An obvious explanation for the high-level quiet revolves around the fact, haunting to some in the intelligence community, that the Reagan Administration had dramatically aided Pakistan in its pursuit of the bomb. President Reagan and his national-security aides saw the generals who ran Pakistan as loyal allies in the American proxy war against the Soviet Union in Afghanistan: driving the Russians out of Afghanistan was considered far more important than nagging Pakistan about its building of bombs.
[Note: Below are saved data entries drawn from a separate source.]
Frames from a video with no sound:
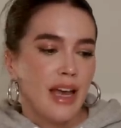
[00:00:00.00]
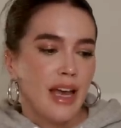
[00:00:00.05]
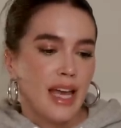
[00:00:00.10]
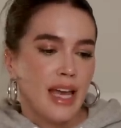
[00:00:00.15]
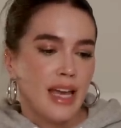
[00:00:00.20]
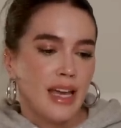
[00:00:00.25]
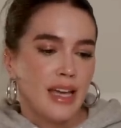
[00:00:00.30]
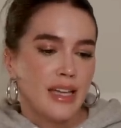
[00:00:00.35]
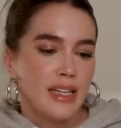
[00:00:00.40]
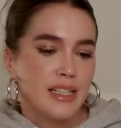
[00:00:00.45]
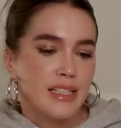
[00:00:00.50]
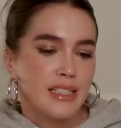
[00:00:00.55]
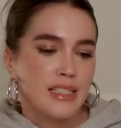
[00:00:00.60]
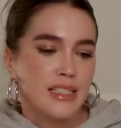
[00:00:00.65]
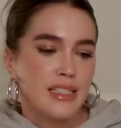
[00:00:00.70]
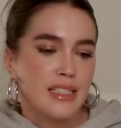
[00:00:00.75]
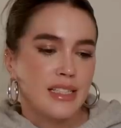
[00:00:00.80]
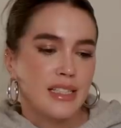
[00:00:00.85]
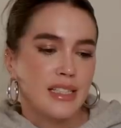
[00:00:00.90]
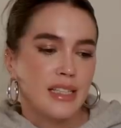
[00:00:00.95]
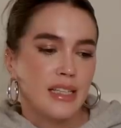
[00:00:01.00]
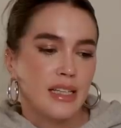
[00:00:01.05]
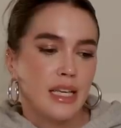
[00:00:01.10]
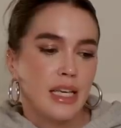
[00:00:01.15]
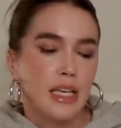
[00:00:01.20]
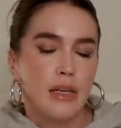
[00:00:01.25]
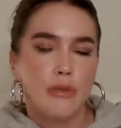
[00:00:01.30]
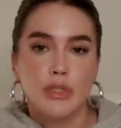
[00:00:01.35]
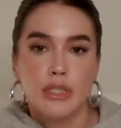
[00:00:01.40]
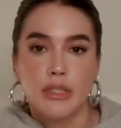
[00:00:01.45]
And
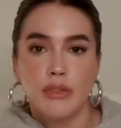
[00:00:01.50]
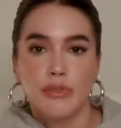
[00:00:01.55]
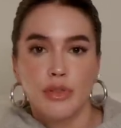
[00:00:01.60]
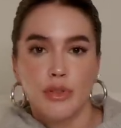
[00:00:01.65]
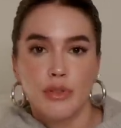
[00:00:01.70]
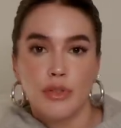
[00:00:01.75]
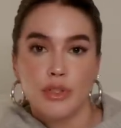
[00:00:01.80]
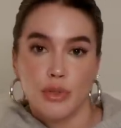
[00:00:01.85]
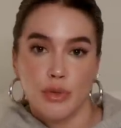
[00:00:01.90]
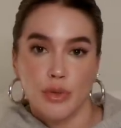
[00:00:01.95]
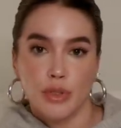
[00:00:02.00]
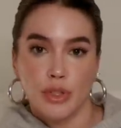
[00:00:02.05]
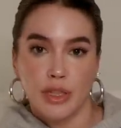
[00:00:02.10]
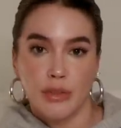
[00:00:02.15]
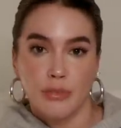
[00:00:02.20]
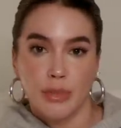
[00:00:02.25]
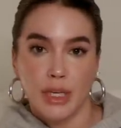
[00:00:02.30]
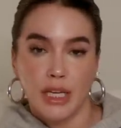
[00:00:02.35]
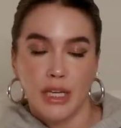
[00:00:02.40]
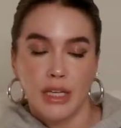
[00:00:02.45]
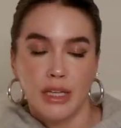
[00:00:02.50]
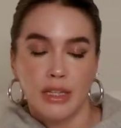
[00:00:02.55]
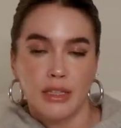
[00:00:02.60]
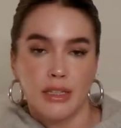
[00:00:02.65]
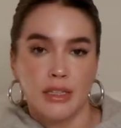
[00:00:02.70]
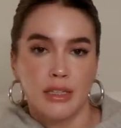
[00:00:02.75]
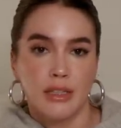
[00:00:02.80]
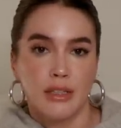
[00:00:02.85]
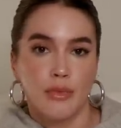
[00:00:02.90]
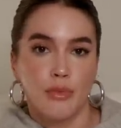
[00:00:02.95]
he was a few years older than me,
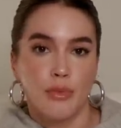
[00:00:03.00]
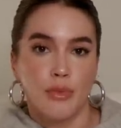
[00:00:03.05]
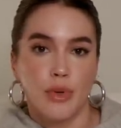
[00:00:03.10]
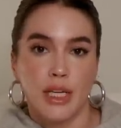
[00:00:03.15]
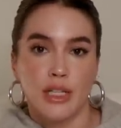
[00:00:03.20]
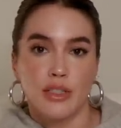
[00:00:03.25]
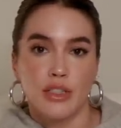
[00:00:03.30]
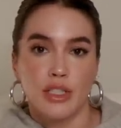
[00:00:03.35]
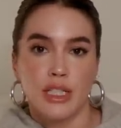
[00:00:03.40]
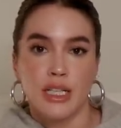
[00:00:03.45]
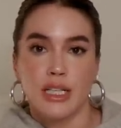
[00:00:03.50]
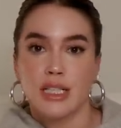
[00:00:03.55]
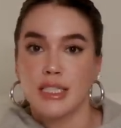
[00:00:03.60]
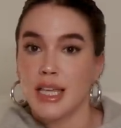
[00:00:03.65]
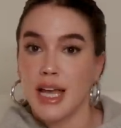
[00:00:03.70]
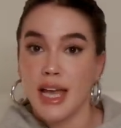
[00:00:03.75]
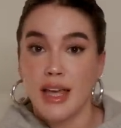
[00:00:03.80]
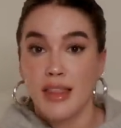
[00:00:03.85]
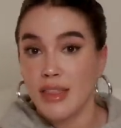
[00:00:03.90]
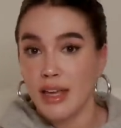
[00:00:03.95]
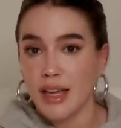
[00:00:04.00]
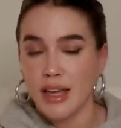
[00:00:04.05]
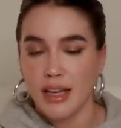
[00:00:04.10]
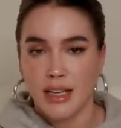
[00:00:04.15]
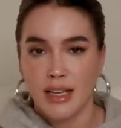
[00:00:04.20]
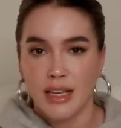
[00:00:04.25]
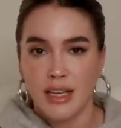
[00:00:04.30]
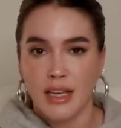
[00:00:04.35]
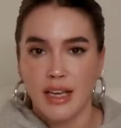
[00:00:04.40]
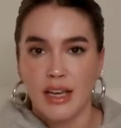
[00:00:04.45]
which he said
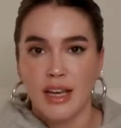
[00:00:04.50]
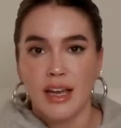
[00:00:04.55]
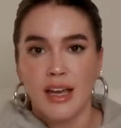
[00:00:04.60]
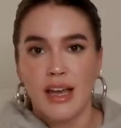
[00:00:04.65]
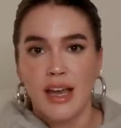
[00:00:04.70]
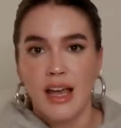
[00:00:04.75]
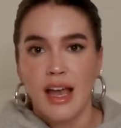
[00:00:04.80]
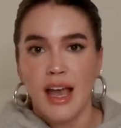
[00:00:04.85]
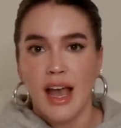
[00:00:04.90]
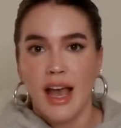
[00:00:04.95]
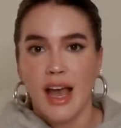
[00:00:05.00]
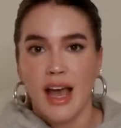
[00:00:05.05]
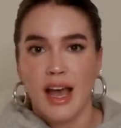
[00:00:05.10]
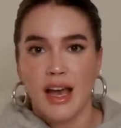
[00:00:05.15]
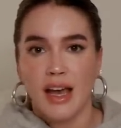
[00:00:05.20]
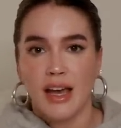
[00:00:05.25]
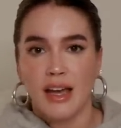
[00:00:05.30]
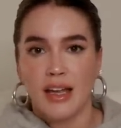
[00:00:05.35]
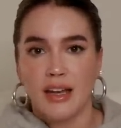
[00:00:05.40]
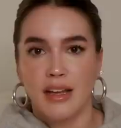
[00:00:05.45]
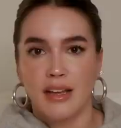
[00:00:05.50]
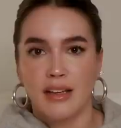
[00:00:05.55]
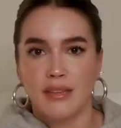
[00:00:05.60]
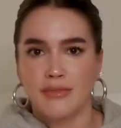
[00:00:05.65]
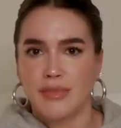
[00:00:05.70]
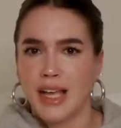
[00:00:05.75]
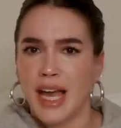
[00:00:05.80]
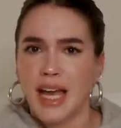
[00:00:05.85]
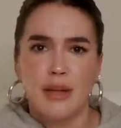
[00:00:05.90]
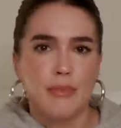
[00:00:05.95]
that he had
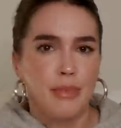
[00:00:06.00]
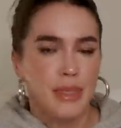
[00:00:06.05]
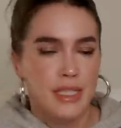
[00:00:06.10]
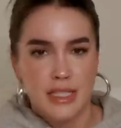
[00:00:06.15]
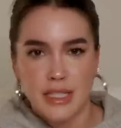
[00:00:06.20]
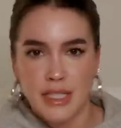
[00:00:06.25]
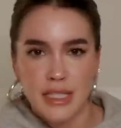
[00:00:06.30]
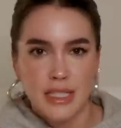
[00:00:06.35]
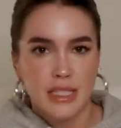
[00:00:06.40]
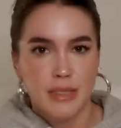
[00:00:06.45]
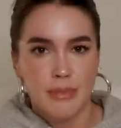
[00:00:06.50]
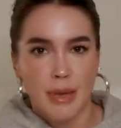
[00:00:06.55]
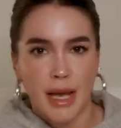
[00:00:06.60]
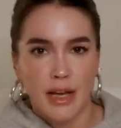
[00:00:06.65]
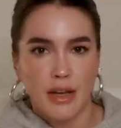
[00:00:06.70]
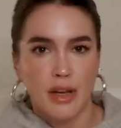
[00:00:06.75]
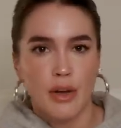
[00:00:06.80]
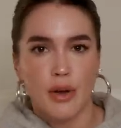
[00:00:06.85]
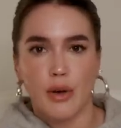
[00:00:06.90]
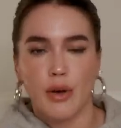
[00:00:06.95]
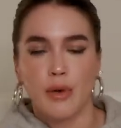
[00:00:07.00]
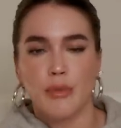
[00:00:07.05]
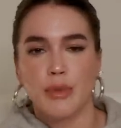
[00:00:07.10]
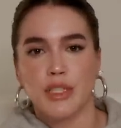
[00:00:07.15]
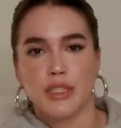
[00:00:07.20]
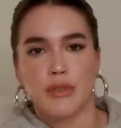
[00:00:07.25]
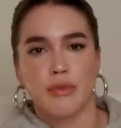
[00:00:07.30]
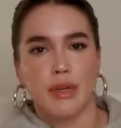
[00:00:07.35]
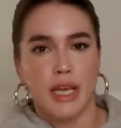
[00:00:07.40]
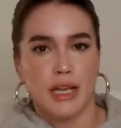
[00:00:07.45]
had a business back home
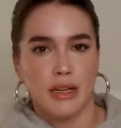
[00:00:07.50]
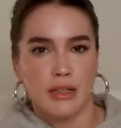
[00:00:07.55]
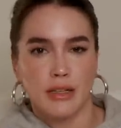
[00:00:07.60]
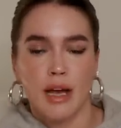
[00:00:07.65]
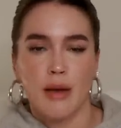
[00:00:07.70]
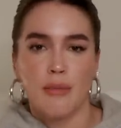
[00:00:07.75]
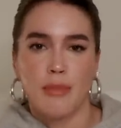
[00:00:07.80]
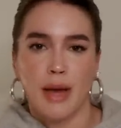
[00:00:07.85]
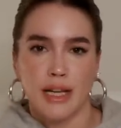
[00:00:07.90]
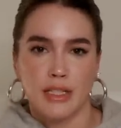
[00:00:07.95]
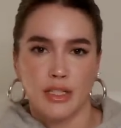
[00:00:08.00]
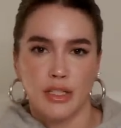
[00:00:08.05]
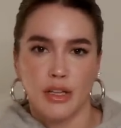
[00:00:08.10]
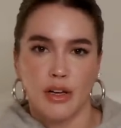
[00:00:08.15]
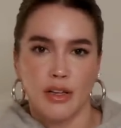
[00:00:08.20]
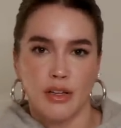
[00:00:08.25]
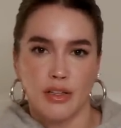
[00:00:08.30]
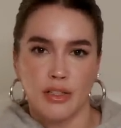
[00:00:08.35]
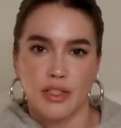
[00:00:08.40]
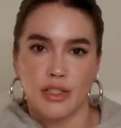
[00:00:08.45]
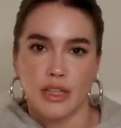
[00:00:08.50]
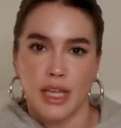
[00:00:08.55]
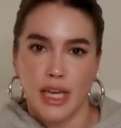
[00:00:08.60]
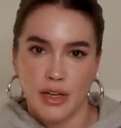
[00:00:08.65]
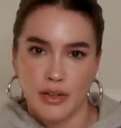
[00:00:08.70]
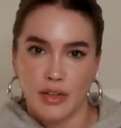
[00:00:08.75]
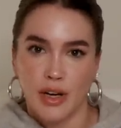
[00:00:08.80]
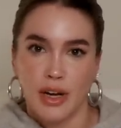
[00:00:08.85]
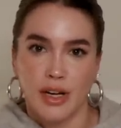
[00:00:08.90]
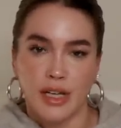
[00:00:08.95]
and so he had come back to college
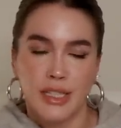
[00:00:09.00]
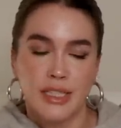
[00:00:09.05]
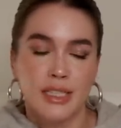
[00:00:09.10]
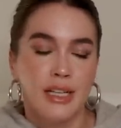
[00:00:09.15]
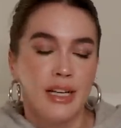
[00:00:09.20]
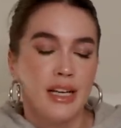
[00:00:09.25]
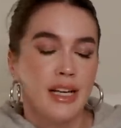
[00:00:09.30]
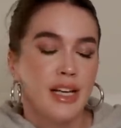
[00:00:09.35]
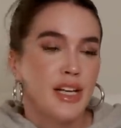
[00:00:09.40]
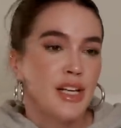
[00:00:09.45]
later on.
I urge you to go and read the entire article when you have the time.  Not only does it demonstrate how invaluable Seymour Hersh is as a resource, and how credible his reporting continues to be, but it serves as an object lesson for all of us as to the lengths Republicans will go in pursuit of their ideological agenda.  Because the same people who helped carry out that agenda back then (i.e., Cheney and Rumsfeld) are in charge of carrying it out today.  And they continue exhibit the same reckless disregard for our National Security interests.

What’s the old adage: Can’t teach an old dog new tricks?  Maybe we should add a corollary to that one: Old dogs only know how to perform old tricks.  And we, the American public (and the world at large), are the ones who need to be on our guard against those tricks, because we’re the ones who will have to pay the price for their repeated performance.